O senador e candidato à Presidência Flávio Bolsonaro (PL-RJ) afirmou, durante o evento “Café Entre Elas”, realizado em Itapetininga (SP), que pretende indicar mulheres para o Supremo Tribunal Federal (STF) caso seja eleito. No mesmo discurso, realizado no sábado, o parlamentar fez críticas ao comportamento de integrantes da Corte e abordou temas de segurança e política nacional.

De acordo com o candidato, o próximo presidente da República terá a responsabilidade de indicar quatro integrantes para o tribunal. Durante a atividade organizada pela deputada Simone Marquetto (PP-SP), Flávio declarou: “O próximo presidente indica quatro ministros do STF e vou colocar lá homens e mulheres que respeitam a Constituição, que não usem a máquina para enriquecer, que não promovam perseguição, que não façam mais com nenhum brasileiro o que eles fizeram com Jair Bolsonaro”.

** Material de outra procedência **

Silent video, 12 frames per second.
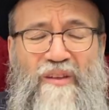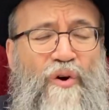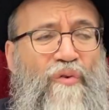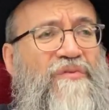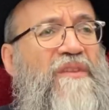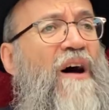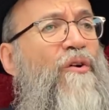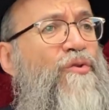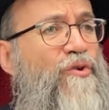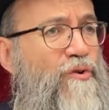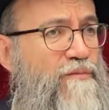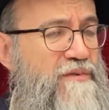of
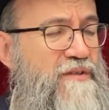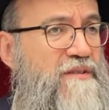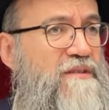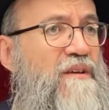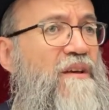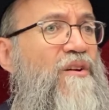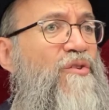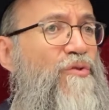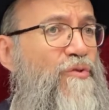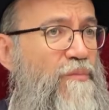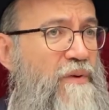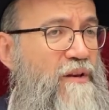townhomes,
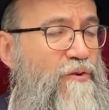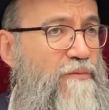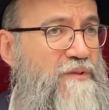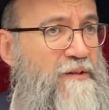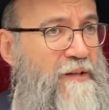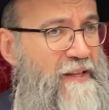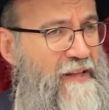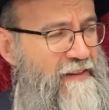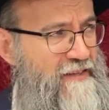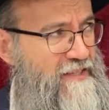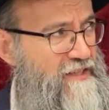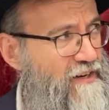condominiums, not
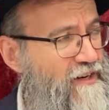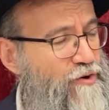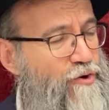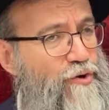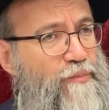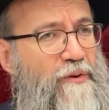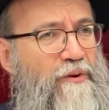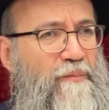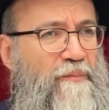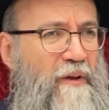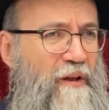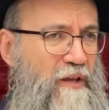necessarily
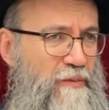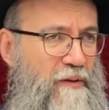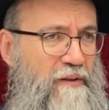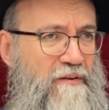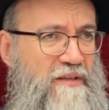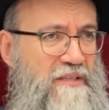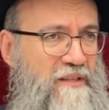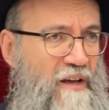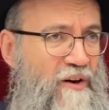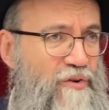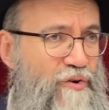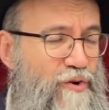condominium building, but there is
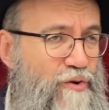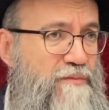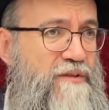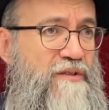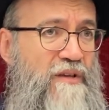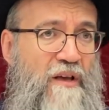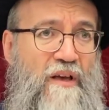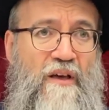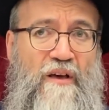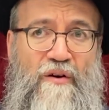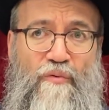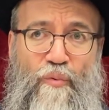townhomes
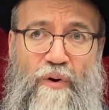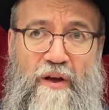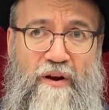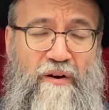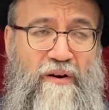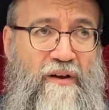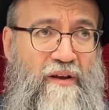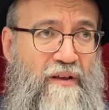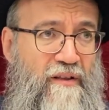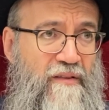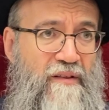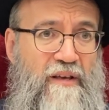where
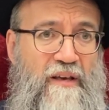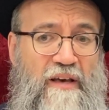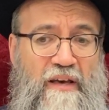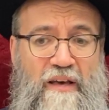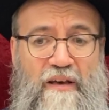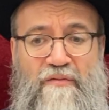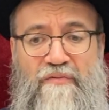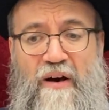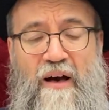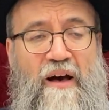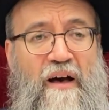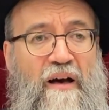they have,
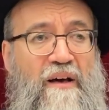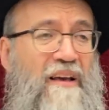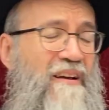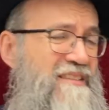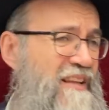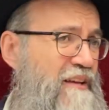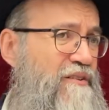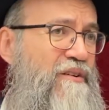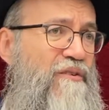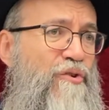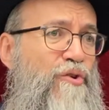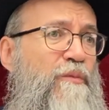it's like
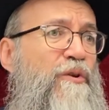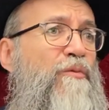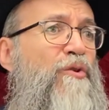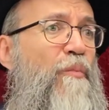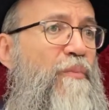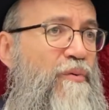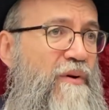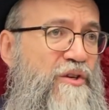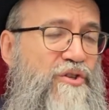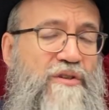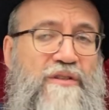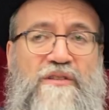condominium
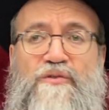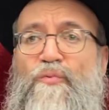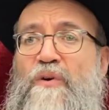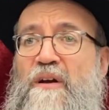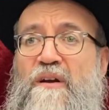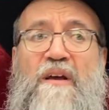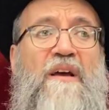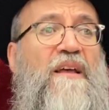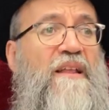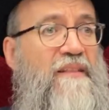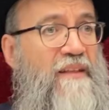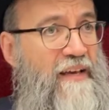corporations, where
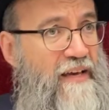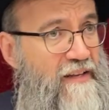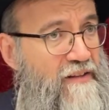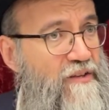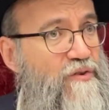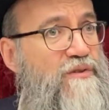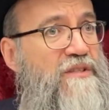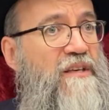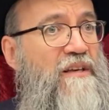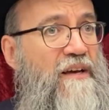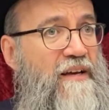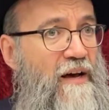they, again, they're
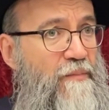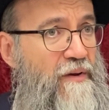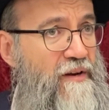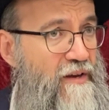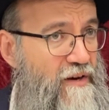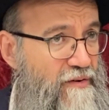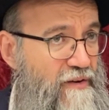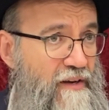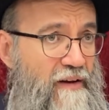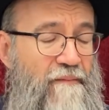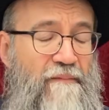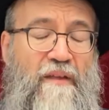using a common
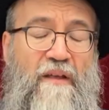area.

O parlamentar também defendeu o cumprimento das normas por membros do Judiciário, afirmando que “a lei tem que valer para todos, inclusive para ministro do STF” e que “quem descumprir a lei vai pagar por isso”. Ele acrescentou críticas sobre a atuação política de magistrados: “Se ministro do Supremo quer fazer política, vamos responder na política. Se quer ser presidente do Brasil, renuncia e se candidata. Se quer mandar no Senado, renuncia e se candidata.” O candidato não mencionou nomes específicos nem explicou de que forma se daria a responsabilização em eventual governo.

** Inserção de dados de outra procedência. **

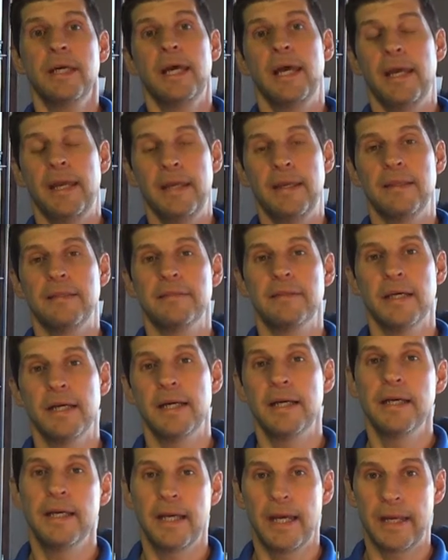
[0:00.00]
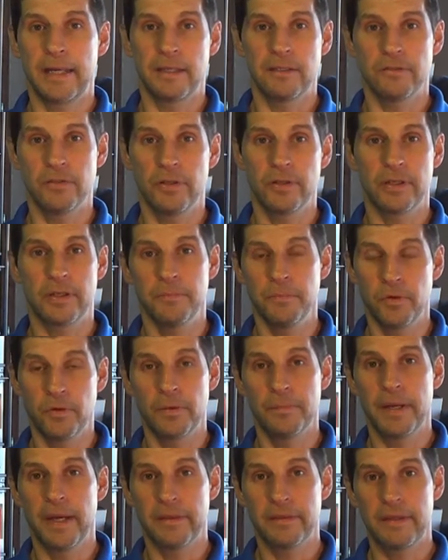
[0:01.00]
and I could talk more
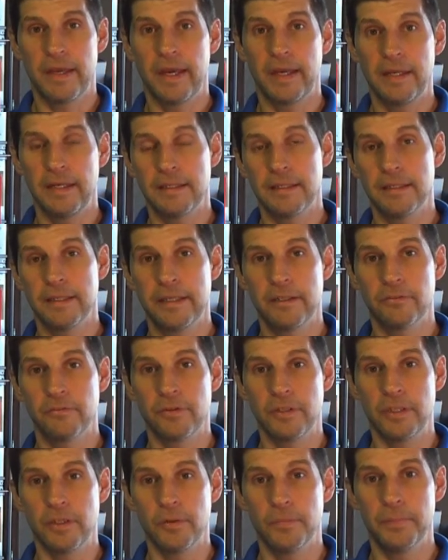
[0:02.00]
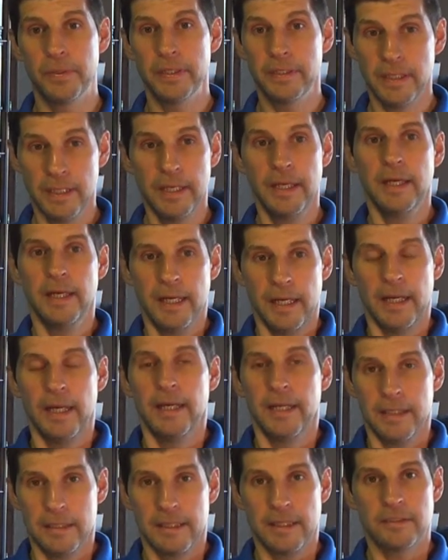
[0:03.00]
about that in a later video, but
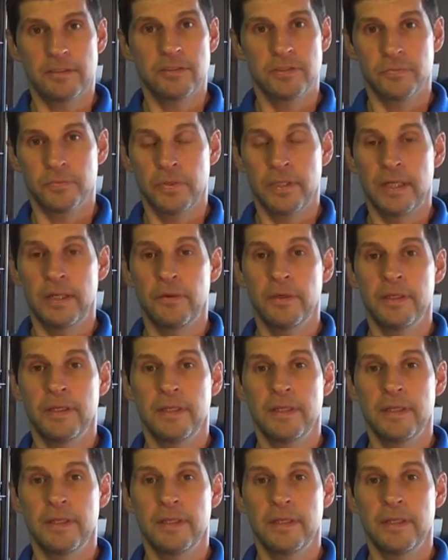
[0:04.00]
that's what I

A promessa sobre a presença feminina no STF ocorre em um contexto no qual a Corte possui apenas uma ministra em exercício, Cármen Lúcia. Historicamente, apenas Ellen Gracie e Rosa Weber também ocuparam cadeiras no tribunal. Segundo informações da Folha de S.Paulo, o presidente Luiz Inácio Lula da Silva indicou três homens em seu atual mandato, sendo que uma das indicações, a de Jorge Messias, foi rejeitada pelo Senado, deixando a vaga em aberto.

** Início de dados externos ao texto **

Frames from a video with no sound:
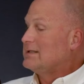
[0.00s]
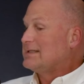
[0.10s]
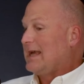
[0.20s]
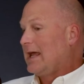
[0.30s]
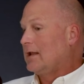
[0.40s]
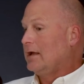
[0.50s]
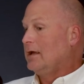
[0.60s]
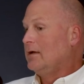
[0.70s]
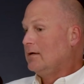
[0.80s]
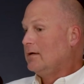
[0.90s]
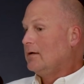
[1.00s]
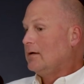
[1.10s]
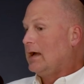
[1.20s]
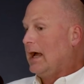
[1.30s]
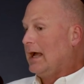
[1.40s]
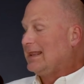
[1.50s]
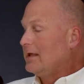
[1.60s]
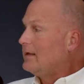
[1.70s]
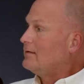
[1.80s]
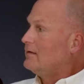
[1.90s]
And sadly, I
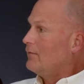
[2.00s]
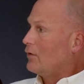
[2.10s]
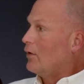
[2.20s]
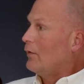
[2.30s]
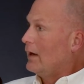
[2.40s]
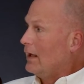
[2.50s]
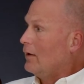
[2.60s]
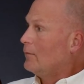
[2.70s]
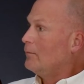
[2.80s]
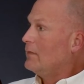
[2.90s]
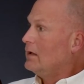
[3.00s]
think that's difficult right now.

A agenda em Itapetininga integra o esforço do PL para reduzir a rejeição ao nome do senador entre o eleitorado feminino. Para a disputa eleitoral, a chapa definiu o deputado Alfredo Gaspar (PL-AL) como candidato a vice-presidente. Em suas agendas públicas, Flávio passou a ser acompanhado pela esposa, Fernanda Bolsonaro, e comentou recentemente sobre a convivência familiar e a importância do segmento feminino.

Além das pautas direcionadas às mulheres, o discurso reuniu lideranças conservadoras e religiosas. Flávio relembrou o atentado a faca contra o pai em 2018 e associou o ato à esquerda — embora investigações da Polícia Federal tenham concluído que Adélio Bispo atuou sozinho. O candidato defendeu o armamento da população, a classificação de facções de narcotráfico como organizações terroristas e fez críticas à gestão do governo federal.

Na mesma data, o ministro Alexandre de Moraes indeferiu um pedido de autorização excepcional para que Flávio e os irmãos visitassem Jair Bolsonaro na data do Dia dos Pais. Em reação à decisão, o candidato manifestou-se em redes sociais afirmando que a situação “tem dia e hora para acabar”.